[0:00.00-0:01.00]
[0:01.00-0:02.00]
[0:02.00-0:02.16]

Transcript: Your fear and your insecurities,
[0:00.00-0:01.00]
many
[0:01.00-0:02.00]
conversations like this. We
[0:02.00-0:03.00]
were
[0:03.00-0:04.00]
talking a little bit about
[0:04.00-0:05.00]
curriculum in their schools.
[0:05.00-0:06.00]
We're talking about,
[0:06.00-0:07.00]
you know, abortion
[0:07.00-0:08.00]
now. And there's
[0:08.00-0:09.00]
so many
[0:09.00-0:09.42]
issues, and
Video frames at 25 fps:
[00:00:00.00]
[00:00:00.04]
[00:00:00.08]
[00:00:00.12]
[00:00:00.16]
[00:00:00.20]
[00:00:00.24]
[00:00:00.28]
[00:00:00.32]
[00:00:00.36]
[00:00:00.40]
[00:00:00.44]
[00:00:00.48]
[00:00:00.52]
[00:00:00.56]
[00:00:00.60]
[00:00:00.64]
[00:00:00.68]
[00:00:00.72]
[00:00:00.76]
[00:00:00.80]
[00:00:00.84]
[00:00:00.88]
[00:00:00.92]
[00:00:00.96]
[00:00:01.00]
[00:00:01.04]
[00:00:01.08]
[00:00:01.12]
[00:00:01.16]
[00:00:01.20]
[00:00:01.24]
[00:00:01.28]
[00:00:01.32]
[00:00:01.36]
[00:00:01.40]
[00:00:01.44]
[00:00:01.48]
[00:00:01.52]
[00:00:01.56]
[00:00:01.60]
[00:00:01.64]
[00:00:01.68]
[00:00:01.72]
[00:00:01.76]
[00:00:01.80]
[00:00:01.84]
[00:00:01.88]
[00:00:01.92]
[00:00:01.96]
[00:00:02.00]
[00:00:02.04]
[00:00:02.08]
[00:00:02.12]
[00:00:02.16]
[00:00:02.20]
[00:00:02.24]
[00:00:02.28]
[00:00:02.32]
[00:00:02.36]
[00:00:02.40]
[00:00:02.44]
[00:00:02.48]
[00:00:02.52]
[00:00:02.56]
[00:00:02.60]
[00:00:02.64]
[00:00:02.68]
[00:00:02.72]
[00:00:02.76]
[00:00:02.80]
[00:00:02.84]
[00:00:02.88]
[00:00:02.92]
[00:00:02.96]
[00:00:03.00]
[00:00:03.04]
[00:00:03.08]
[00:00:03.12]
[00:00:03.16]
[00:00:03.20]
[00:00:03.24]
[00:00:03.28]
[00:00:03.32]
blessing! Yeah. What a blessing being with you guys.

-*-

### Task statement
What the exercise needs is every record again, word for word.

### Exercise response
[0:00.00-0:01.00]
[0:01.00-0:02.00]
[0:02.00-0:02.16]

Transcript: Your fear and your insecurities,
[0:00.00-0:01.00]
many
[0:01.00-0:02.00]
conversations like this. We
[0:02.00-0:03.00]
were
[0:03.00-0:04.00]
talking a little bit about
[0:04.00-0:05.00]
curriculum in their schools.
[0:05.00-0:06.00]
We're talking about,
[0:06.00-0:07.00]
you know, abortion
[0:07.00-0:08.00]
now. And there's
[0:08.00-0:09.00]
so many
[0:09.00-0:09.42]
issues, and
Video frames at 25 fps:
[00:00:00.00]
[00:00:00.04]
[00:00:00.08]
[00:00:00.12]
[00:00:00.16]
[00:00:00.20]
[00:00:00.24]
[00:00:00.28]
[00:00:00.32]
[00:00:00.36]
[00:00:00.40]
[00:00:00.44]
[00:00:00.48]
[00:00:00.52]
[00:00:00.56]
[00:00:00.60]
[00:00:00.64]
[00:00:00.68]
[00:00:00.72]
[00:00:00.76]
[00:00:00.80]
[00:00:00.84]
[00:00:00.88]
[00:00:00.92]
[00:00:00.96]
[00:00:01.00]
[00:00:01.04]
[00:00:01.08]
[00:00:01.12]
[00:00:01.16]
[00:00:01.20]
[00:00:01.24]
[00:00:01.28]
[00:00:01.32]
[00:00:01.36]
[00:00:01.40]
[00:00:01.44]
[00:00:01.48]
[00:00:01.52]
[00:00:01.56]
[00:00:01.60]
[00:00:01.64]
[00:00:01.68]
[00:00:01.72]
[00:00:01.76]
[00:00:01.80]
[00:00:01.84]
[00:00:01.88]
[00:00:01.92]
[00:00:01.96]
[00:00:02.00]
[00:00:02.04]
[00:00:02.08]
[00:00:02.12]
[00:00:02.16]
[00:00:02.20]
[00:00:02.24]
[00:00:02.28]
[00:00:02.32]
[00:00:02.36]
[00:00:02.40]
[00:00:02.44]
[00:00:02.48]
[00:00:02.52]
[00:00:02.56]
[00:00:02.60]
[00:00:02.64]
[00:00:02.68]
[00:00:02.72]
[00:00:02.76]
[00:00:02.80]
[00:00:02.84]
[00:00:02.88]
[00:00:02.92]
[00:00:02.96]
[00:00:03.00]
[00:00:03.04]
[00:00:03.08]
[00:00:03.12]
[00:00:03.16]
[00:00:03.20]
[00:00:03.24]
[00:00:03.28]
[00:00:03.32]
blessing! Yeah. What a blessing being with you guys.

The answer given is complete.